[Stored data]
=== Begin Enclosure ===

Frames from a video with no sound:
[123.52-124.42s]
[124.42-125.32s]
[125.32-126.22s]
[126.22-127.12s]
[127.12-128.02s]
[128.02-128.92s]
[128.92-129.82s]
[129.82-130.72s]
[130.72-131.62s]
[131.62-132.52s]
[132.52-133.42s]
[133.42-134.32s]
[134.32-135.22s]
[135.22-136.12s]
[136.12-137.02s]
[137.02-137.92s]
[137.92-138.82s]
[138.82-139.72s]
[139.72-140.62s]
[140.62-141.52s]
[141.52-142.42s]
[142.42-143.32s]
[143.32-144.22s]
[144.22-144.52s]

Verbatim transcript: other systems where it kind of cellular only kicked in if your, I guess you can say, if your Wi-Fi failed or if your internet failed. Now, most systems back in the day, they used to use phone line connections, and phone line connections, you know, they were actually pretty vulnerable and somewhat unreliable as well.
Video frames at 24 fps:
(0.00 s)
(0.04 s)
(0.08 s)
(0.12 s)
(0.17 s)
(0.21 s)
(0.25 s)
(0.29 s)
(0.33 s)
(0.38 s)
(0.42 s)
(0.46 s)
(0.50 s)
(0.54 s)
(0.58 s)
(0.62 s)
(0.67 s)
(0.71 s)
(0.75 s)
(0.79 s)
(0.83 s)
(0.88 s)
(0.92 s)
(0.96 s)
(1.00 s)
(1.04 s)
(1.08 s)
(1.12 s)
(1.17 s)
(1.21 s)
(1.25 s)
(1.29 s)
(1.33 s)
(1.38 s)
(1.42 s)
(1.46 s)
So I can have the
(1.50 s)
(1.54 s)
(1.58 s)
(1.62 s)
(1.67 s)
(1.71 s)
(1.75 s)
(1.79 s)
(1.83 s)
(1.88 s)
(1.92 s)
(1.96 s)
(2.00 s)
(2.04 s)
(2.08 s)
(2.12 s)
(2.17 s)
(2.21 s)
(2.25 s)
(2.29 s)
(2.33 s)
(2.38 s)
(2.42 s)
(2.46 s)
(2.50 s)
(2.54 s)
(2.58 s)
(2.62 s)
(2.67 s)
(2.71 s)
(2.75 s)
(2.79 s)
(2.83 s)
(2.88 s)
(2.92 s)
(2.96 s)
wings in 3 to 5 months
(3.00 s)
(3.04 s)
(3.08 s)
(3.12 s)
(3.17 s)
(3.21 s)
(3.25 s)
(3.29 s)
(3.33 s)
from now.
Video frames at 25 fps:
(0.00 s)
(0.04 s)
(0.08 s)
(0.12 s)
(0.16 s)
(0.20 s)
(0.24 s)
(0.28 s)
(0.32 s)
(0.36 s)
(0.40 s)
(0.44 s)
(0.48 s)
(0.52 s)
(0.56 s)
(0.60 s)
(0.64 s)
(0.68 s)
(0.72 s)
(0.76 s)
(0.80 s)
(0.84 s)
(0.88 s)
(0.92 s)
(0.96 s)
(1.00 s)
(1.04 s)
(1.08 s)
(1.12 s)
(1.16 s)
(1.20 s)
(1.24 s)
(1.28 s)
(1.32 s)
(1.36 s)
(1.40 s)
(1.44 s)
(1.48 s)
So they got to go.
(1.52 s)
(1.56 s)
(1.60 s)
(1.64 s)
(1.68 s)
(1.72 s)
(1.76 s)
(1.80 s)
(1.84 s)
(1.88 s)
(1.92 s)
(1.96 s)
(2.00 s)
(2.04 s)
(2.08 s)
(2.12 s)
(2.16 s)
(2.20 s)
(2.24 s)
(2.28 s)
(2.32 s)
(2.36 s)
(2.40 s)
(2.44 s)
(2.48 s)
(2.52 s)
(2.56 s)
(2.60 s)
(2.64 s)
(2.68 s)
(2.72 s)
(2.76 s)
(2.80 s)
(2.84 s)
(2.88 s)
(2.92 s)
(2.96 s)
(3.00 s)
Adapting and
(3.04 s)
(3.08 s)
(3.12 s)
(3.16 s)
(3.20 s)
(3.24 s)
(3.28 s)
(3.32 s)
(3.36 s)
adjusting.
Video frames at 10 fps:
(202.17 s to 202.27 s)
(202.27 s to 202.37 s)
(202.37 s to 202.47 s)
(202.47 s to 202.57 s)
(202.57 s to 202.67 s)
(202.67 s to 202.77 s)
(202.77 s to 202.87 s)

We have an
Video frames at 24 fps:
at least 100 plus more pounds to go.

=== End Enclosure ===

With nothing added or left out, print the data again.

- Response to this task
Frames from a video with no sound:
[123.52-124.42s]
[124.42-125.32s]
[125.32-126.22s]
[126.22-127.12s]
[127.12-128.02s]
[128.02-128.92s]
[128.92-129.82s]
[129.82-130.72s]
[130.72-131.62s]
[131.62-132.52s]
[132.52-133.42s]
[133.42-134.32s]
[134.32-135.22s]
[135.22-136.12s]
[136.12-137.02s]
[137.02-137.92s]
[137.92-138.82s]
[138.82-139.72s]
[139.72-140.62s]
[140.62-141.52s]
[141.52-142.42s]
[142.42-143.32s]
[143.32-144.22s]
[144.22-144.52s]

Verbatim transcript: other systems where it kind of cellular only kicked in if your, I guess you can say, if your Wi-Fi failed or if your internet failed. Now, most systems back in the day, they used to use phone line connections, and phone line connections, you know, they were actually pretty vulnerable and somewhat unreliable as well.
Video frames at 24 fps:
(0.00 s)
(0.04 s)
(0.08 s)
(0.12 s)
(0.17 s)
(0.21 s)
(0.25 s)
(0.29 s)
(0.33 s)
(0.38 s)
(0.42 s)
(0.46 s)
(0.50 s)
(0.54 s)
(0.58 s)
(0.62 s)
(0.67 s)
(0.71 s)
(0.75 s)
(0.79 s)
(0.83 s)
(0.88 s)
(0.92 s)
(0.96 s)
(1.00 s)
(1.04 s)
(1.08 s)
(1.12 s)
(1.17 s)
(1.21 s)
(1.25 s)
(1.29 s)
(1.33 s)
(1.38 s)
(1.42 s)
(1.46 s)
So I can have the
(1.50 s)
(1.54 s)
(1.58 s)
(1.62 s)
(1.67 s)
(1.71 s)
(1.75 s)
(1.79 s)
(1.83 s)
(1.88 s)
(1.92 s)
(1.96 s)
(2.00 s)
(2.04 s)
(2.08 s)
(2.12 s)
(2.17 s)
(2.21 s)
(2.25 s)
(2.29 s)
(2.33 s)
(2.38 s)
(2.42 s)
(2.46 s)
(2.50 s)
(2.54 s)
(2.58 s)
(2.62 s)
(2.67 s)
(2.71 s)
(2.75 s)
(2.79 s)
(2.83 s)
(2.88 s)
(2.92 s)
(2.96 s)
wings in 3 to 5 months
(3.00 s)
(3.04 s)
(3.08 s)
(3.12 s)
(3.17 s)
(3.21 s)
(3.25 s)
(3.29 s)
(3.33 s)
from now.
Video frames at 25 fps:
(0.00 s)
(0.04 s)
(0.08 s)
(0.12 s)
(0.16 s)
(0.20 s)
(0.24 s)
(0.28 s)
(0.32 s)
(0.36 s)
(0.40 s)
(0.44 s)
(0.48 s)
(0.52 s)
(0.56 s)
(0.60 s)
(0.64 s)
(0.68 s)
(0.72 s)
(0.76 s)
(0.80 s)
(0.84 s)
(0.88 s)
(0.92 s)
(0.96 s)
(1.00 s)
(1.04 s)
(1.08 s)
(1.12 s)
(1.16 s)
(1.20 s)
(1.24 s)
(1.28 s)
(1.32 s)
(1.36 s)
(1.40 s)
(1.44 s)
(1.48 s)
So they got to go.
(1.52 s)
(1.56 s)
(1.60 s)
(1.64 s)
(1.68 s)
(1.72 s)
(1.76 s)
(1.80 s)
(1.84 s)
(1.88 s)
(1.92 s)
(1.96 s)
(2.00 s)
(2.04 s)
(2.08 s)
(2.12 s)
(2.16 s)
(2.20 s)
(2.24 s)
(2.28 s)
(2.32 s)
(2.36 s)
(2.40 s)
(2.44 s)
(2.48 s)
(2.52 s)
(2.56 s)
(2.60 s)
(2.64 s)
(2.68 s)
(2.72 s)
(2.76 s)
(2.80 s)
(2.84 s)
(2.88 s)
(2.92 s)
(2.96 s)
(3.00 s)
Adapting and
(3.04 s)
(3.08 s)
(3.12 s)
(3.16 s)
(3.20 s)
(3.24 s)
(3.28 s)
(3.32 s)
(3.36 s)
adjusting.
Video frames at 10 fps:
(202.17 s to 202.27 s)
(202.27 s to 202.37 s)
(202.37 s to 202.47 s)
(202.47 s to 202.57 s)
(202.57 s to 202.67 s)
(202.67 s to 202.77 s)
(202.77 s to 202.87 s)

We have an
Video frames at 24 fps:
at least 100 plus more pounds to go.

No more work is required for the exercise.